A rebit, or real bit, is an intermediate case where the coefficients c1 and c2 are allowed to be only real numbers.
This rebit is called universal because—and this is where things get interesting—it is in some sense shared by all other systems in the universe, according to the model of Wootters. It interacts nonlocally to all other rebits in the theory. In the model it is also necessary (so as to reconstruct quantum theory) that we are unable to determine the state of this rebit, even though it interacts with everything in the universe. This raises some interesting questions. Is the state of the rebit unknowable in practice or in principle? Wootters showed some interesting models for mechanisms responsible for this epistemic censorship. In one of these, the rebit is randomised by a very rapid rotation of its direction, much faster than we can experimentally detect.
But thinking about it, the rebit itself represents the answer to one question. One binary question, the answer of which is relevant to all systems in the universe. An ultimate universal question.
After a moment of suspense, Bill advanced his hunch: the ultimate question associated to the rebit relates to the direction of time. (Chris Fuchs, who was also attending the meeting, exclaimed disappointedly: “Direction of time? I was thinking of something more like the triumph of good over evil!”) However, this interpretation would seem to pose a problem to his model of a rotating rebit.
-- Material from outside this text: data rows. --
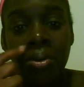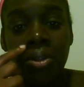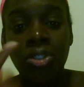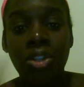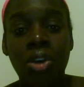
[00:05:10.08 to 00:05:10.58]

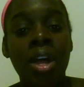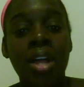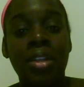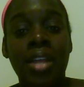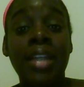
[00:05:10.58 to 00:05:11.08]
So
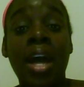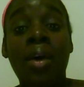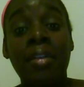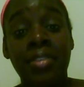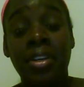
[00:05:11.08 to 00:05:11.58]
that's how
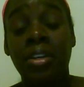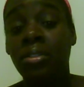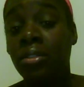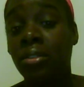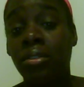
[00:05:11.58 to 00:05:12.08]
I
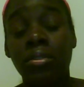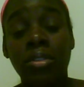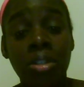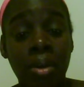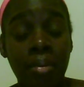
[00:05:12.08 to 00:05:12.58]
feel,
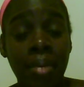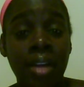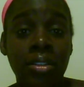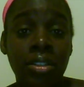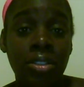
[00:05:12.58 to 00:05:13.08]

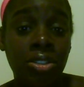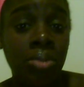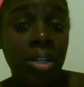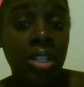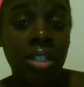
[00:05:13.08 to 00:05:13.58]
about the
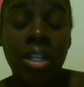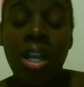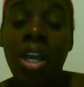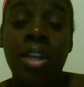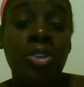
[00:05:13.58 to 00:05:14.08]
situation.
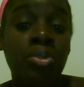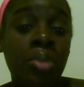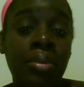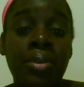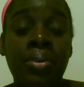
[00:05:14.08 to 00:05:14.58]
You
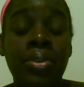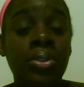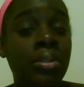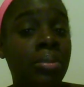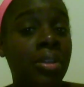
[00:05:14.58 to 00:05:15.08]
may be going through
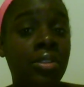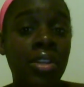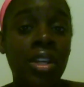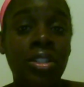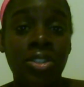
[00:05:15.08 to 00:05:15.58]
some other
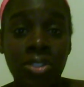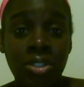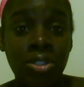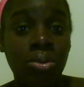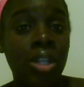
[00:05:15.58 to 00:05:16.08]
things in your
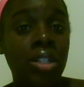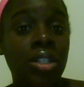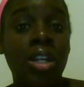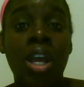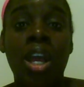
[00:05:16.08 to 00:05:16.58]

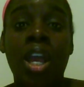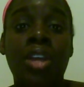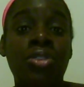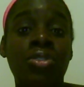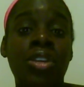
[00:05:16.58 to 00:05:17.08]
situation,
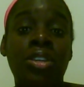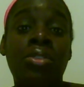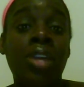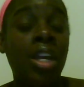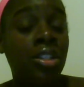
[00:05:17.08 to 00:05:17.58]
and you need to
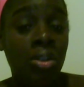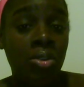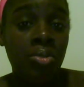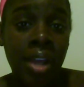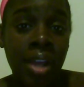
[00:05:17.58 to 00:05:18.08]
create your
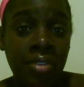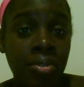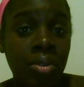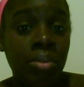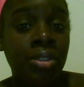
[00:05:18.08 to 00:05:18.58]
own
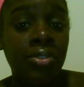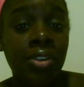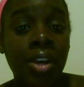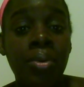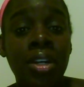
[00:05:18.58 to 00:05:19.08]
platform to
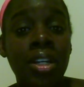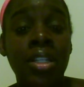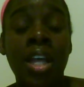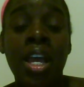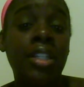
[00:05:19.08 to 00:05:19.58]
figure out what it
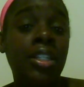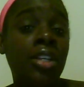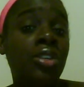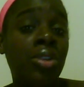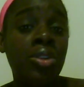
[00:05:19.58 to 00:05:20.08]
is. And
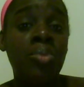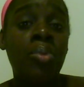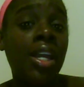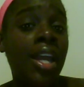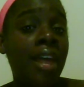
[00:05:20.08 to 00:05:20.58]
10 to 1, you
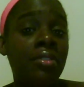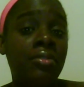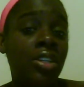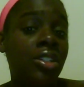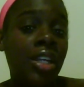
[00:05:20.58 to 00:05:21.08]
probably have a
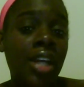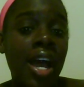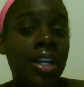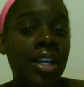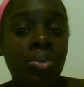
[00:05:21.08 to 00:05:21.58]
vision and an
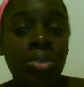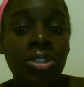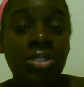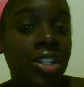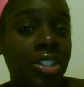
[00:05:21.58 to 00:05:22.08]
idea on what
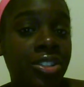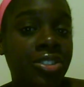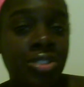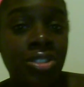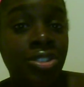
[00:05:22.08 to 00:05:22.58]
you need to do.
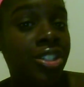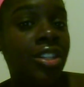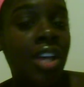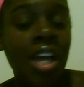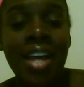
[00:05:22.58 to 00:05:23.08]
You're
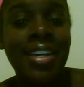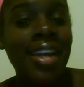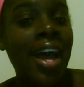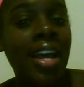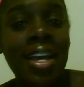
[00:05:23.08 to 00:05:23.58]
just
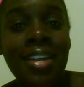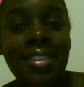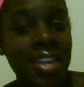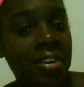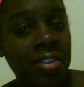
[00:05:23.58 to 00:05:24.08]
not
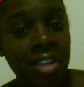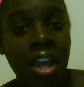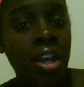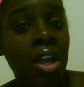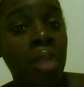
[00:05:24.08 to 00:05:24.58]
there
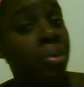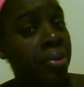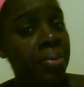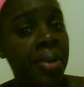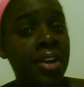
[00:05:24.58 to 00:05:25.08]
yet. But
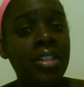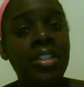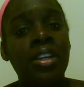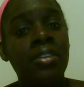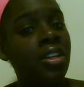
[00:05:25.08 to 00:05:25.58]
prepare
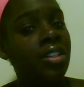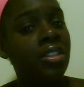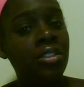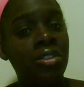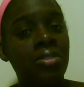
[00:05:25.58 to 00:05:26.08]
yourself, because,
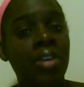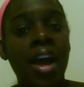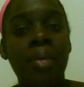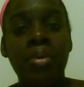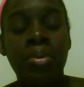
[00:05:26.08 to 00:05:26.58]

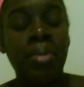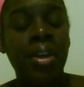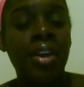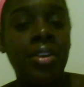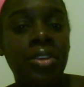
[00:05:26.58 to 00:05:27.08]
God will
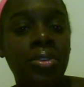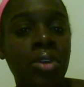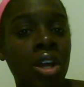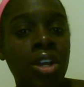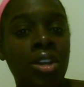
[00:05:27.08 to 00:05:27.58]
prepare you.
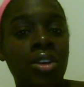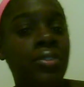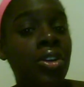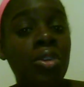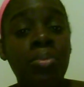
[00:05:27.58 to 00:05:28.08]
If you
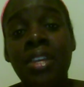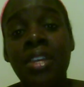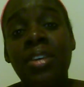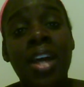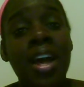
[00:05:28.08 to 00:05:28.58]
don't believe
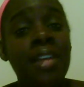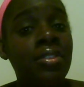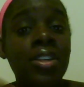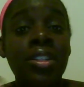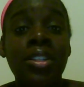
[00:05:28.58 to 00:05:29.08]
in God, there
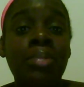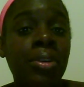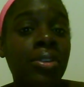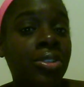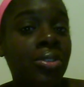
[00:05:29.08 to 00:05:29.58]
is a
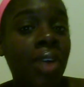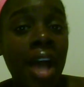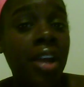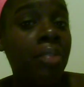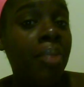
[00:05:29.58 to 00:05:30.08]
spiritual
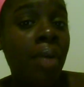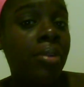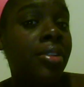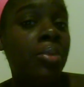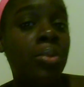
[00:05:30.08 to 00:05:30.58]
higher power
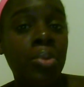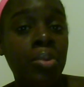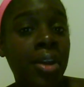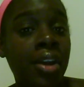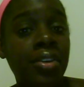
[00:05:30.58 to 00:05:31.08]
that will
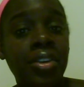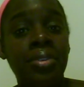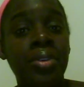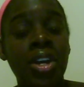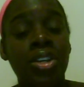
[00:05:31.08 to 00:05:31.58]
prepare you,
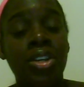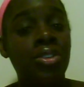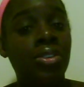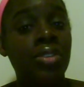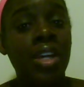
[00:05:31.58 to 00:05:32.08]

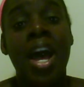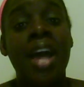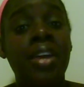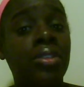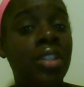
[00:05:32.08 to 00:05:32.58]
that
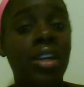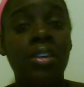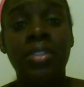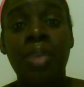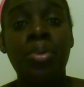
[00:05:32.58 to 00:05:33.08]
higher
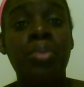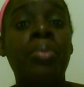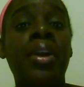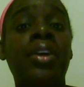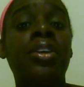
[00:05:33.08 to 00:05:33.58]
self that will
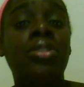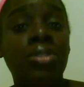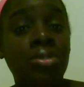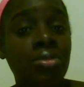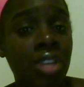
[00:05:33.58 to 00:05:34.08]
prepare you to
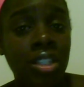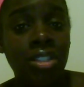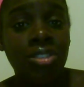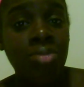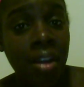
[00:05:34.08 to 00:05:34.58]
do things.
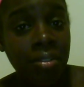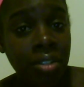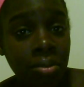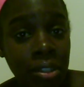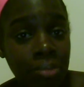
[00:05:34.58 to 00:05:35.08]
And you have
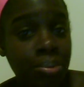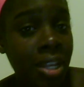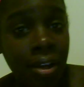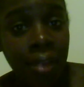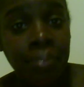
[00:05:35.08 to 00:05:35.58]
to speak
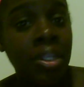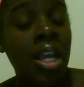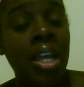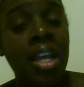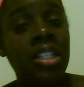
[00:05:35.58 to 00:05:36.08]
up
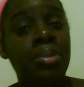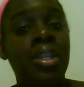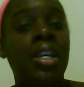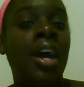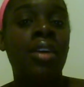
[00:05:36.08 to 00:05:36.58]
and speak
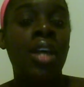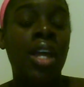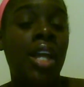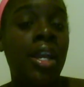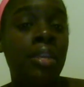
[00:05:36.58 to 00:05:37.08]
out
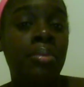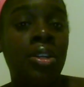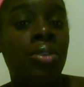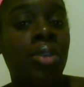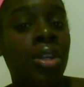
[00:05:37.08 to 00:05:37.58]
and let it be
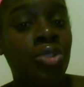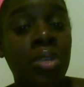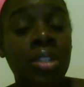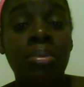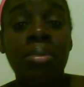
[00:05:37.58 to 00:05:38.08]
known. And you'll be
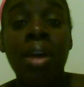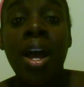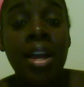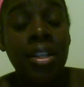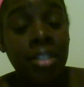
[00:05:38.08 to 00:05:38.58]

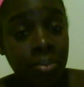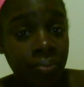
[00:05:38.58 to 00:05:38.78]
surprised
In which “time” would the rebit be rotating, if it itself “encodes the direction of time”? Furthermore, by the principle of superposition there wouldn’t be just one question, but a continuum of complementary binary questions, the answers of which would be all the orthogonal pairs of real superpositions of |1> and |0>. Would those correspond to other possible pairs of directions for time?
I am very curious to read Bill’s paper about this work to understand his model in more detail. But whatever the question associated to the universal bit is, the answer can’t be 42 after all. It can only be yes or no. Or any real superposition thereof.